Tom Horne Says Border Agent Shootings Represent ‘Escalating Threat’

Two U.S. federal immigration agents were shot and killed in Mexico this week.

By Julianne Hing Feb 18, 2011

After two Immigration and Customs Enforcement officials were shot, one of them killed, along a road near Mexico this week, U.S. officials are scrambling to figure out what happened. Some are using the occasion to call for a more forceful military presence along the border.

Special Agent Jaime Zapata, a native of Brownsville, Texas, and his colleague Special Agent Victor Avila Jr. were headed back to their Mexico City post in a black SUV with diplomatic plates when they were trailed and then shot. Zapata, who was driving, was killed and Avila, survived by ducking down in the passenger seat. The Monitor, which pieced together a timeline of events, reports that authorities suspect drug cartels to be behind the shooting.

Texas Rep.

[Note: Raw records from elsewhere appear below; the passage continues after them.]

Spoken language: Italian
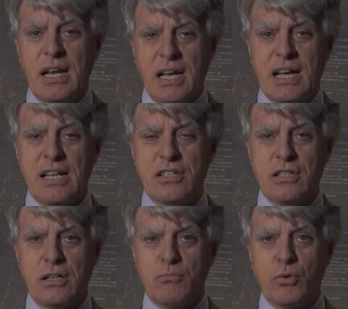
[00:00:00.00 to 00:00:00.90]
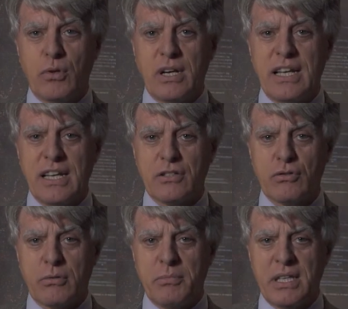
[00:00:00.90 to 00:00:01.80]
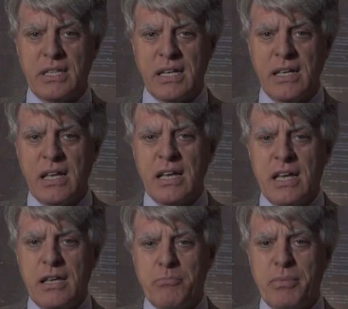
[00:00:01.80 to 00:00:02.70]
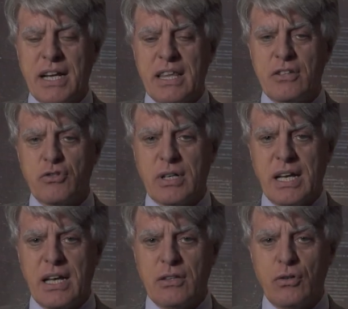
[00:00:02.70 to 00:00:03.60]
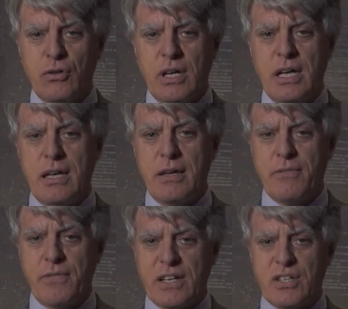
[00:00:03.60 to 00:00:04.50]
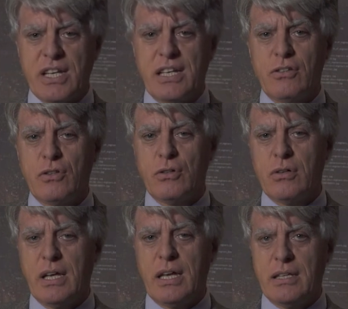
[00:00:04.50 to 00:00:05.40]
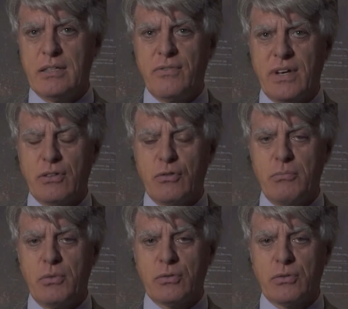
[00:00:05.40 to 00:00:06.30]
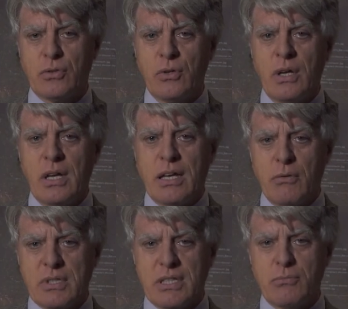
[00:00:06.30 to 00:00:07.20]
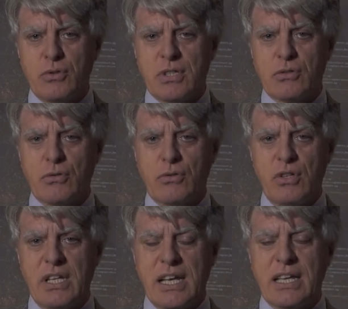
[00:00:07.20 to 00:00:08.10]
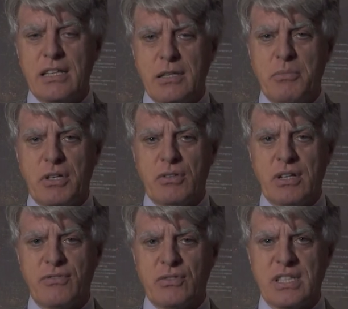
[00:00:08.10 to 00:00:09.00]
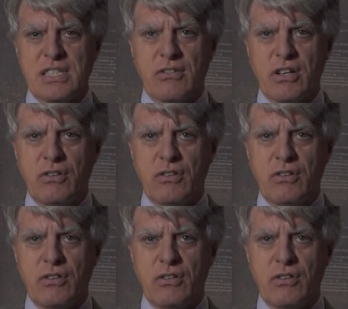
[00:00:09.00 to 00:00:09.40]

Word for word: la calce del muro l'ha riassorbita. Imparare giocando e facendo è di fatto il motto che questa mostra sottolinea e che è tipico della Fondazione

Michael McCaul, chair of the U.S. House Homeland Security and Investigations Oversight Subcommittee, said earlier this week that he was concerned about the advancing violence on the part of drug cartels in Mexico.

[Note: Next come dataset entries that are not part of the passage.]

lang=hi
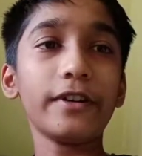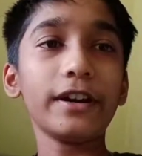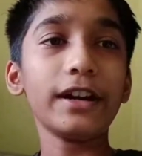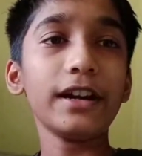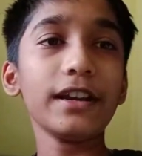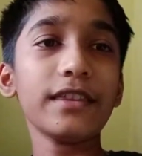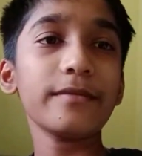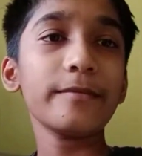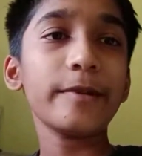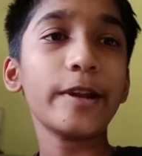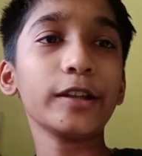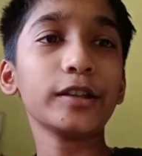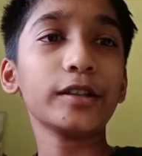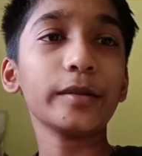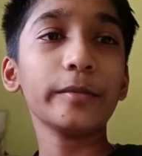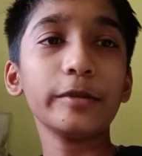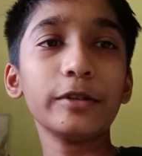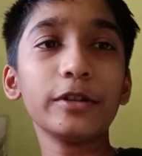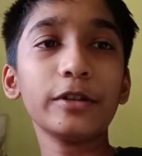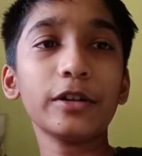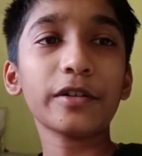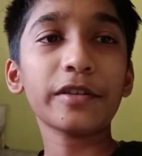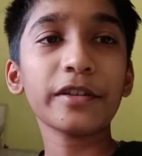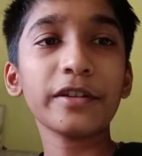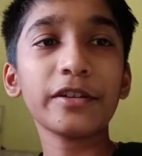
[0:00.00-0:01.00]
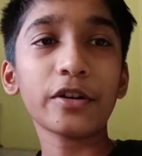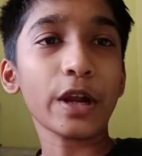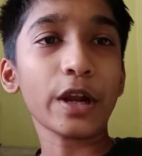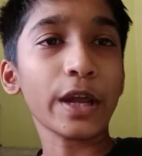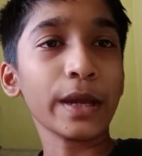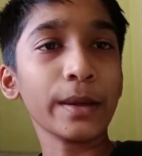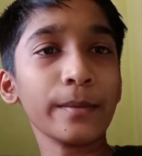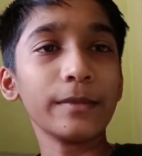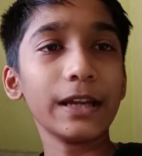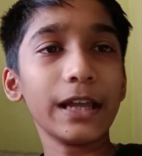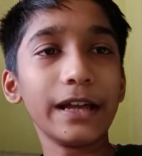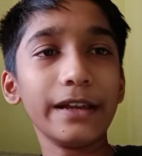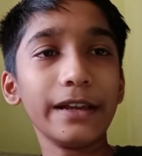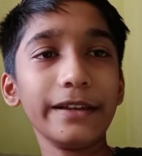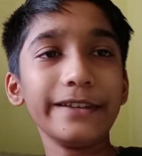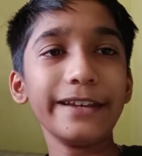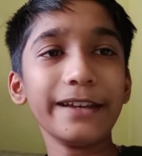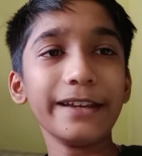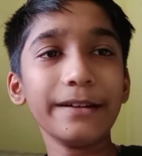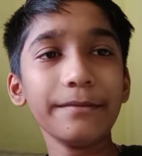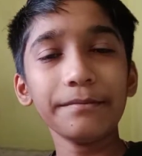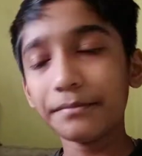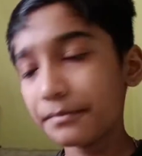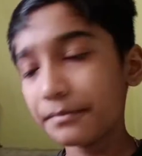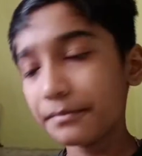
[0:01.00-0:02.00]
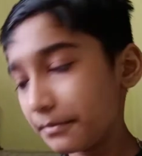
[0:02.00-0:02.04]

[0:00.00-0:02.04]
फ्रेंड्स मैंने तो अभी थोड़ी सी ड्राइंग बना ली है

"I think the response needs to be heavy handed by the United States," McCaul said, the Atlanta Journal-Constitution reported. "This is an attack on the United States and I think we need to respond in a very forceful way."

This week Arizona’s Attorney General Tom Horne said the shooting represented "an escalating threat" along the border, adding that ""nothing more important than stopping the invasion at our border," the Arizona Republic reported.

But Mexico’s head of national security committee in the country’s house of representatives, Gustavo Gonzalez Hernandez, said that drug-related violence was not a one-way problem.

"If the U.S. explains to its people that it is a joint problem, that it’s not the Mexicans who invented drugs and brought them to their country," he said, The Monitor reported. "A demand evolved and a structure began that includes production and transportation."

White House Press Secretary Jay Carney told the AJC that U.S. investigators had gotten involved with Mexican authorities to figure out what happened. "The resources of the federal government are at the disposal of our Mexican partners in the investigation," Carney said, the AJC reported.

Carney said that President Obama had called Zapata’s parents to extend his condolences.